Memes and Transmission Pathways

From, Why Cultural Evolution Is Real (And What It Is)

(Because watching other people say that thing you were saying and be like ‘omg I was saying that’ and then they give it their own twist and you are like ‘oh yes I see where this is going and it gets back to the morality model’ and then the joy at how much fun it is.)

(Guys guys we are talking about memes, okay. And the big question brought up by the part I quoted is, of course, What are the long-term effects of changing transmission pathways?)

Quote:

“How Transmission Pathways Matter

In my outline, I mentioned that the transmission pathway – vertical or horizontal – matters a great deal for the content and friendliness of transmitted cultural items.

In biology, there is already support for this model. Parasitic entities like bacteria that are limited to vertical transmission – transmission from parent to child only – quickly evolve into benign symbiosis with the host, because their own fitness is dependent on the fitness of the host entity. But parasitic entities that may accomplish horizontal transmission are not so constrained, and may be much more virulent, extracting high fitness costs from the host. (See, e.g., An empirical study of the evolution of virulence under both horizontal and vertical transmission, by Stewart, Logsdon, and Kelley, 2005, for experimental evidence involving corn and a corn pathogen.)

As indicated in an earlier section, ancient cultural data is very tree-like, indicating that the role of horizontal transmission has been minimal. However, the memetic technologies of modernity – from book printing to the internet – increased the role of horizontal transmission. I have previously written that the modern limited fertility pattern was likely transmitted horizontally, through Western-style education and status competition by limiting fertility (in The history of fertility transitions and the new memeplex, Sarah Perry, 2014). The transmission of this new “memeplex” was only sustainable by horizontal transmission; while it increases the individual well-being of “infected carriers,” it certainly decreases their evolutionary fitness. …”

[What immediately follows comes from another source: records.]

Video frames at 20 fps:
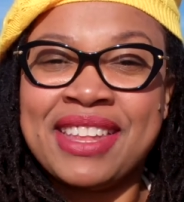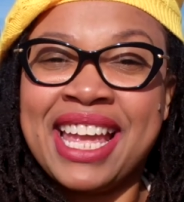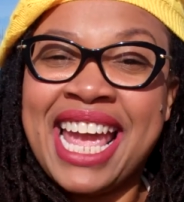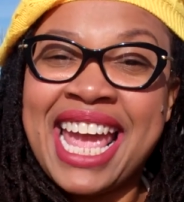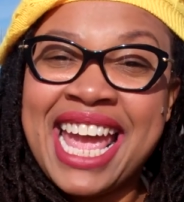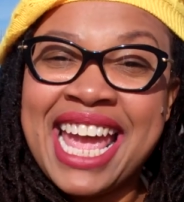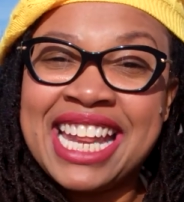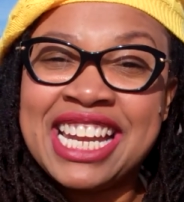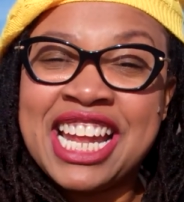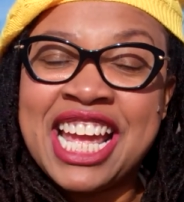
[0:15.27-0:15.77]

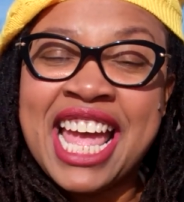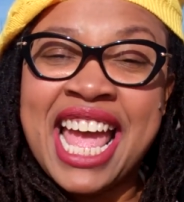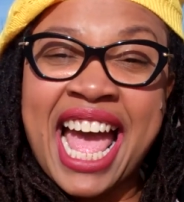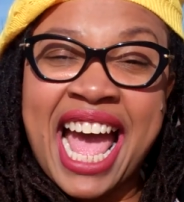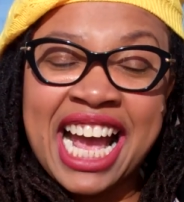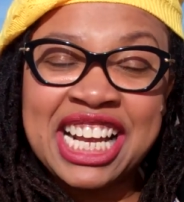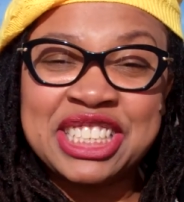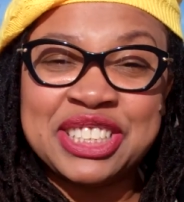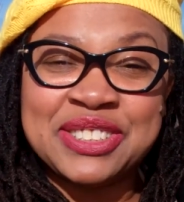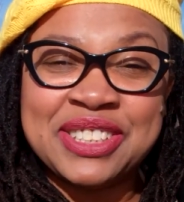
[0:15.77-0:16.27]
And
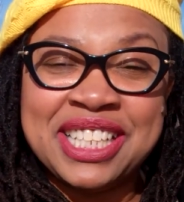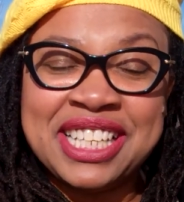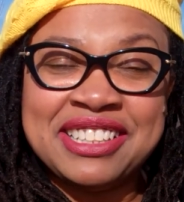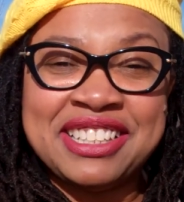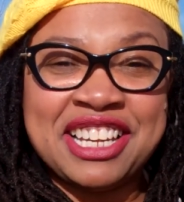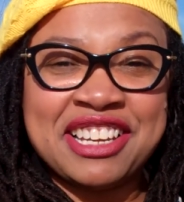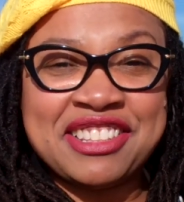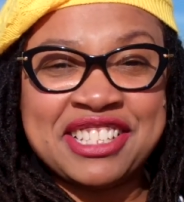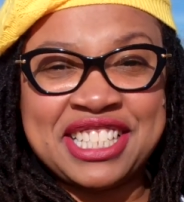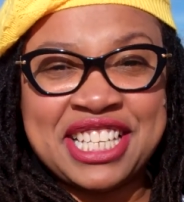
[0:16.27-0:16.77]
actually,
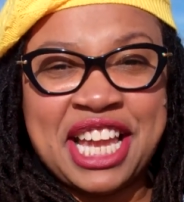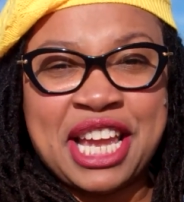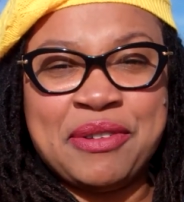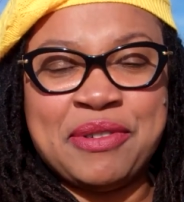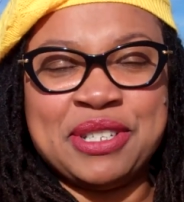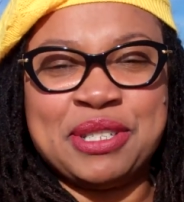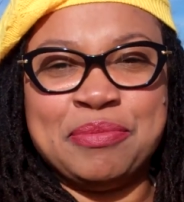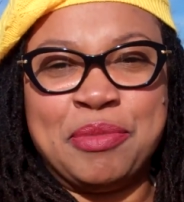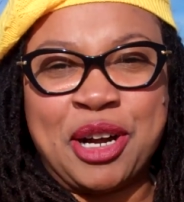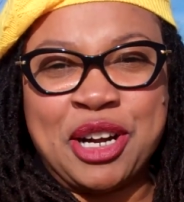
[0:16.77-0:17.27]
the other day
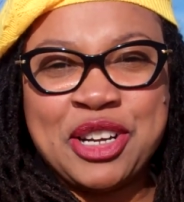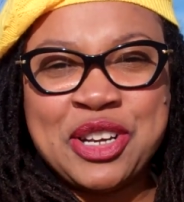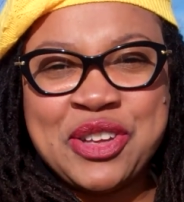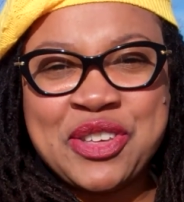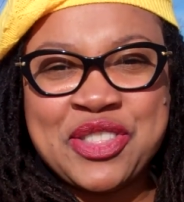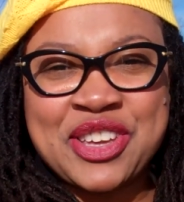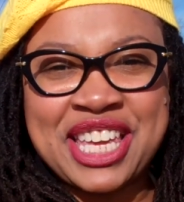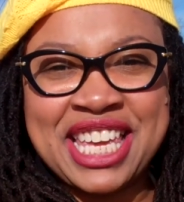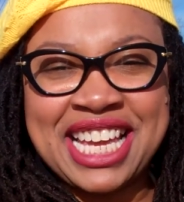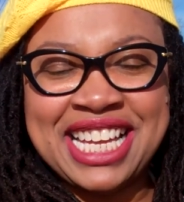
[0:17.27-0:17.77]
was Martin
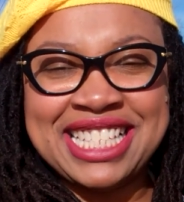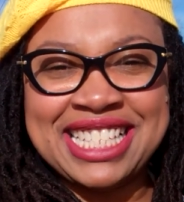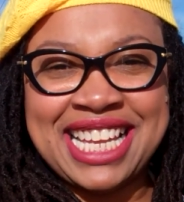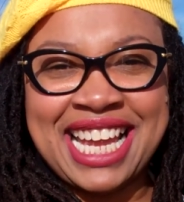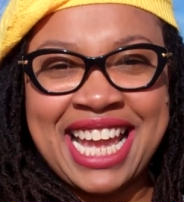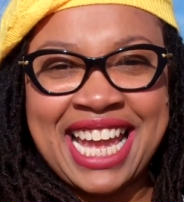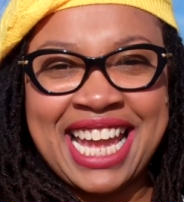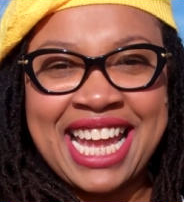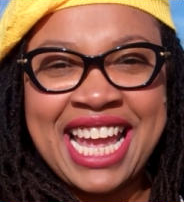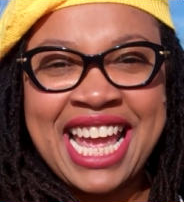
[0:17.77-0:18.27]
Luther King
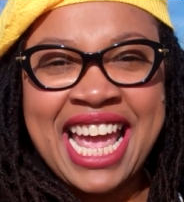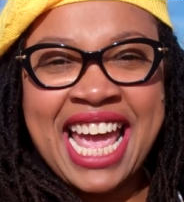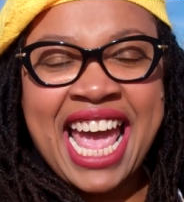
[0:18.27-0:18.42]
Day,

Okay, right. So your meme-mitochondria will most likely protect you from dying, but don’t much give a shit if you end up killing people who are not-you or at least don’t share your genes. And meme-viruses will try to get you to not kill society at large (which is busy propagating them,) but don’t particularly care if they kill you.

Reflections:

1. Will modern mass-media destroy itself by accidentally destroying the people that use it? Can mass-media be a stable, long-term part of the human cultural/technological toolkit?

2. Does modern mass-media create an actually different moral meme-environment from the vast majority of the human past? Is this good/bad/neutral?

3. Will we evolve to be adapted to this meme-environment, say, by people who believe that Western Education is Sin kidnapping girls, selling them as brides, and then massively out-breeding people who “Lean In”?